Overall, the Celeros hardware is solid, the lines are clean, and the solution is powerful, if not very scalable. Snapshot support is sorely lacking, and the absence of redundancy beyond power supplies is a concern. The sub-$8,000 cost for 3TB of iSCSI storage, however, is a strong argument. For what it aims to be, the EzSAN XR23 delivers.
EqualLogic has obviously poured much effort into its PS200E. I received two units, each boasting 5TB of raw storage laid across 14 400GB SATA drives.
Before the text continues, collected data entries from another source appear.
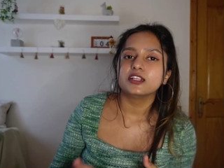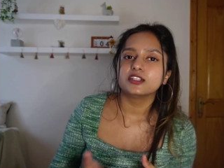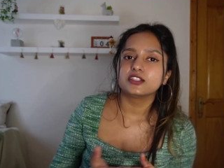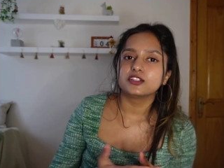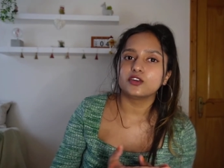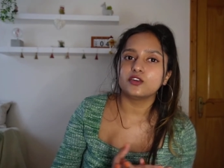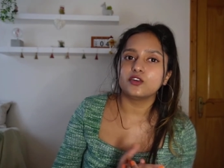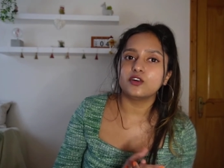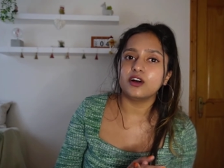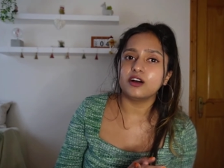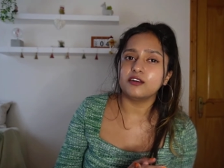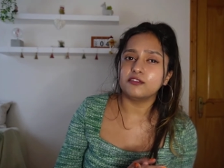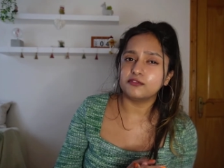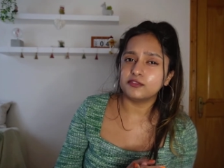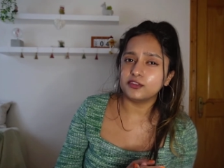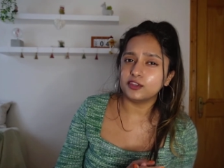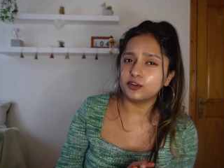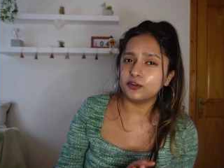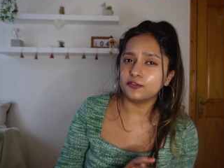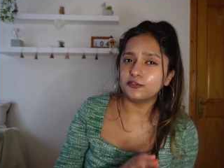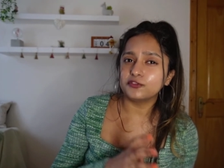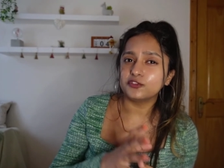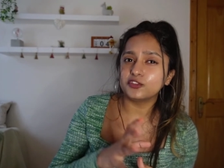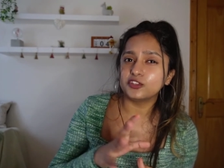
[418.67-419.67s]
So a
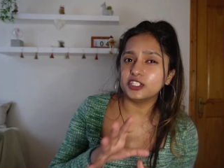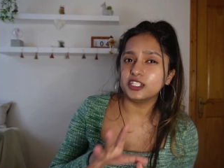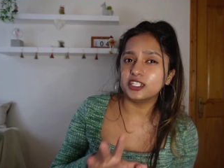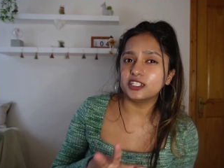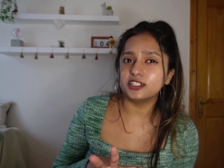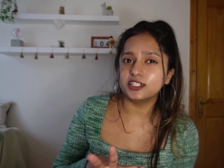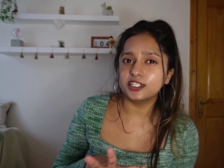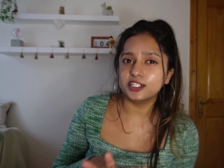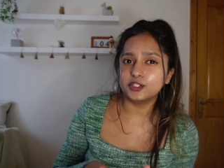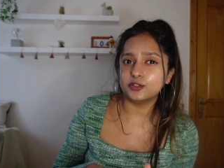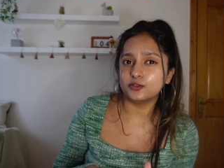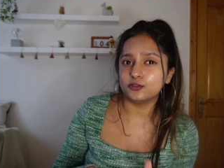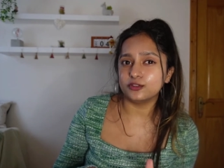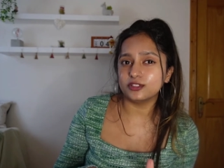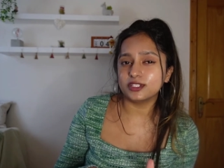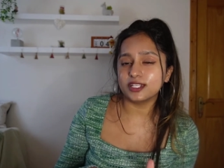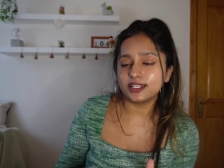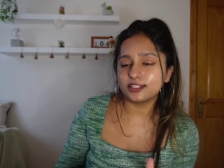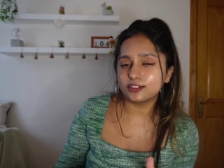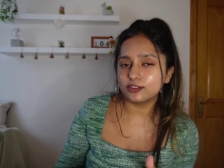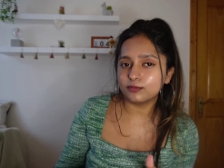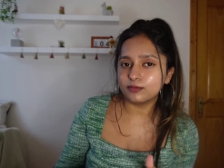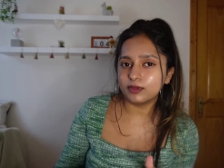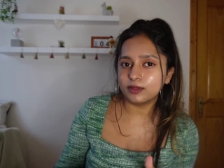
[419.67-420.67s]
fee of €300
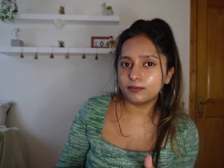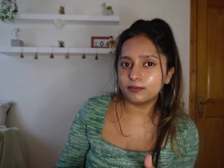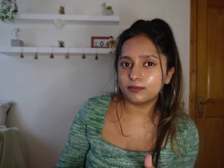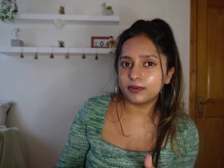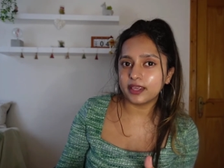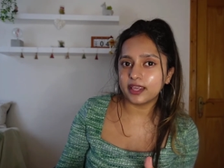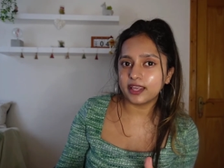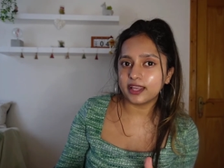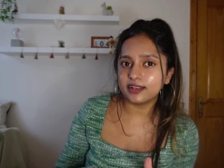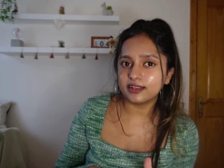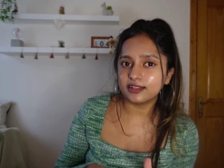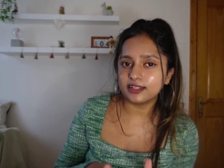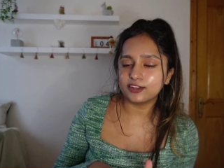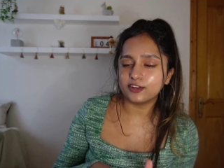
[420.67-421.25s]
has to be paid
The PS200E is a no-nonsense array. Instead of a glowing LCD panel or fancy front bezel, it sports a low-key face highlighted by disk access and array health LEDs. The redundant controllers set in the back of the chassis each contain three gigabit NICs with both copper and SFP (Small Form-factor Pluggable) fiber connections. The unit runs NetBSD and boots quickly to a console-based initial configuration script that provides addressing for the NICs and defines a storage group to assign the controllers. In EqualLogic's view, all storage arrays are grouped into logical units. This abstraction provides a smooth way to cluster arrays for management and redundancy purposes.